In a February 2026 article published in the Ohio State Journal of Criminal Law, Professor Deborah Denno charts how execution methods in the United States “have become crueler” over the past fifty years. Her article details execution procedures adopted across death penalty states from 1977 to 2025, analyzing their societal and cultural underpinnings, and exposing their “flaws, unscientific origins, and reliance on unqualified executioners.”
“Boyd asks for the barest form of mercy: to die by firing squad, which would kill him in seconds, rather than by a torturous suffocation lasting up to four minutes.”
While states and courts claim to “move from one technique to the next to enhance greater humaneness,” Professor Denno argues that “history shows that such switches are primarily propelled by constitutional challenges to a state’s particular technique.” According to Professor Denno, “rendering a state’s execution method unconstitutional” could “in theory” threaten the very existence of the death penalty, explaining why states may “hold tight to a problematic method for decades.” She notes that the “embrace [of] turmoil of changing execution methods” has led two states — Florida and Tennessee — to allow “the use of any constitutional method” should their specified methods of execution not be available.

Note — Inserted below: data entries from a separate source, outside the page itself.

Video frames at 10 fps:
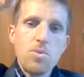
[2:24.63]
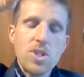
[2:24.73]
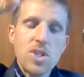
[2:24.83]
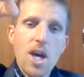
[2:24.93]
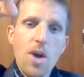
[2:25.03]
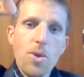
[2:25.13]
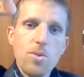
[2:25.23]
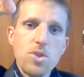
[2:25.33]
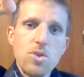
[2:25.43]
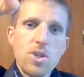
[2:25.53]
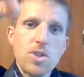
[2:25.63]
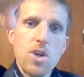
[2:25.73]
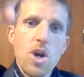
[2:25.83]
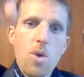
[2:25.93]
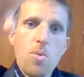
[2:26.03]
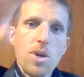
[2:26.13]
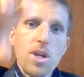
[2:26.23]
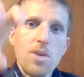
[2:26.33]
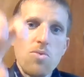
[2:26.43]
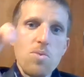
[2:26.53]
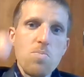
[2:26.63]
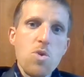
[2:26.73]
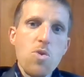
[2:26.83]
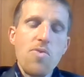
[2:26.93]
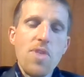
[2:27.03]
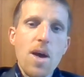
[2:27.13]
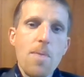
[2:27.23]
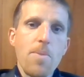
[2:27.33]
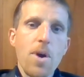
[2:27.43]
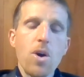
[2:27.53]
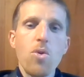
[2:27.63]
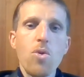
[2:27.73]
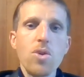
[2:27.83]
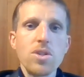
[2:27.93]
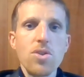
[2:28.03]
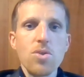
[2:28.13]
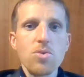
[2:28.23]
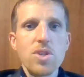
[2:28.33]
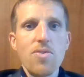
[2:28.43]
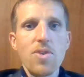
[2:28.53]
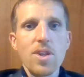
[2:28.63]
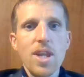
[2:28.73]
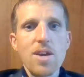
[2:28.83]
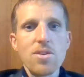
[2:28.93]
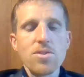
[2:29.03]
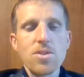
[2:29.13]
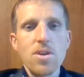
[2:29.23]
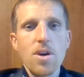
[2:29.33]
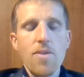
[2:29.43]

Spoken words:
sell those units, we're going to remove them according to those different layers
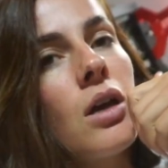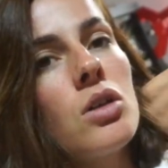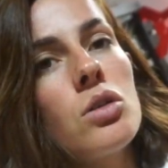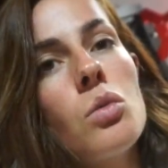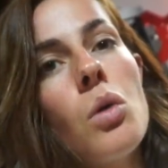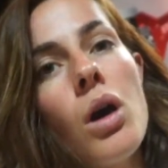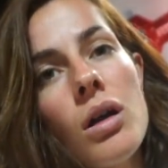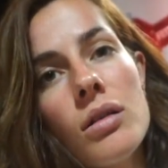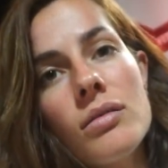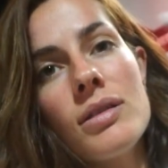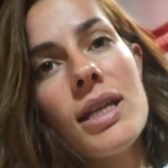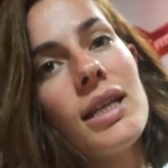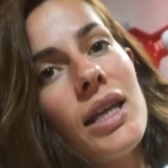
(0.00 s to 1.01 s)

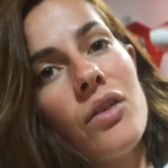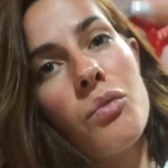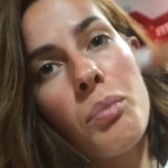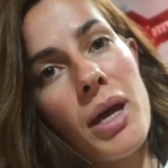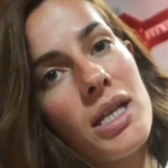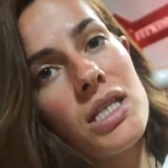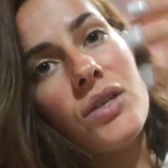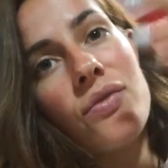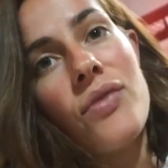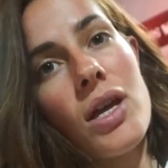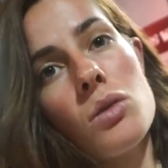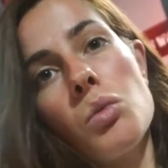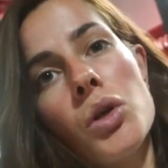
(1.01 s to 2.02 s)
squat, deadlift, bench, if
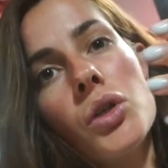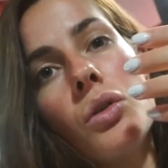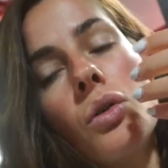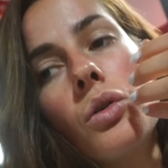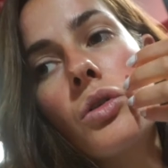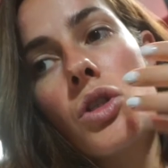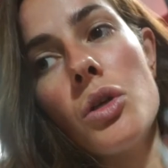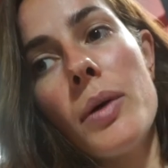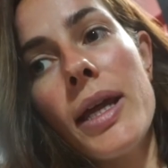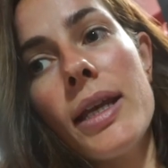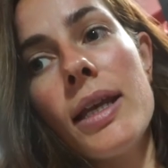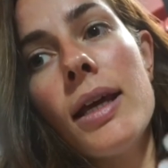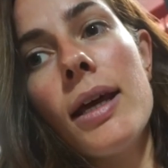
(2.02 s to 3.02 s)
that's what you're
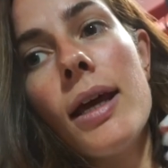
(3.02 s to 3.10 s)
doing.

In her article, Professor Denno catalogues current methods of execution by state. As of the end of 2025, most states allow execution by lethal injection, but in fifteen states incarcerated individuals can choose between lethal injection or an alternative: electrocution, firing squad, or lethal gas, although not all states offer all methods.
Professor Denno also reviews how prominent methods of execution over the past forty years fall into disuse: a method is deemed appropriate for a time; then inappropriate after cultural shifts or inaccessibility; a new method is introduced; and the cycle begins again. She observes that “while each method is barbaric and defunct in its own way, at one time, that method was part of a societal progression toward a seemingly more humane and effective procedure.”
An example of this is the transition from hanging to electrocution to lethal injection. Hanging was never deemed unconstitutional, but according to Professor Denno, “the revelations from Campbell and Rupe [two cases that addressed the constitutionality of the practice and found its application could, in certain circumstances, be considered cruel and unusual in violation of the Eighth Amendment], impacted how hanging was perceived, both legally and societally.”
Hanging gave way to electrocution. The subsequent high botch rate of electrocutions, Professor Denno, explains, led to its eventual disuse. One example is the botched 1999 execution of Allen Davis. Nine states still specify electrocution as a possible method of execution. Between 1994 and 2000, there were 144 executions by electrocution in the modern death penalty era. Since then, there have been 19, the last being that of Nicholas Todd Sutton by Tennessee in 2020.
Electrocutions gave way to lethal injection, which Professor Denno notes “would become not only the most widely used execution method — eventually adopted by all death penalty states — but seemingly among the most problematic and botched[.]” As drug companies balked at playing a role in these executions and it has become harder to acquire the drugs needed, some states have chosen to execute people using a new and untested method: suffocation by nitrogen gas.
“[E]xecutions are becoming crueler, sloppier, and more reckless in society’s quest to continue the death penalty.”
Professor Denno saves her harshest criticism for the recent adoption by some states of execution by nitrogen hypoxia. She notes that “unlike preceding methods, nitrogen hypoxia has no cultural mooring or socio-scientific foundation.” Nitrogen hypoxia has been used eight times in the last two years, in Alabama and Louisiana, and is an option for use in Arkansas. The method forces the prisoner to breathe pure nitrogen, depriving the brain and body of oxygen and causing death by suffocation. According to Professor Denno, nitrogen hypoxia “was not inherited from another country (like hanging), or part of an age of discovery (like electrocution), derived from a world war (like lethal gas), or even the product of a politician’s recommendation based on practices for humanely euthanizing animals (lethal injection).” Nitrogen hypoxia, she concludes, “is the result of states dangerously grasping for whatever may be in ‘the kitchen’ to shift from the shelter of incompetence they have created to perpetuate the death penalty’s existence.”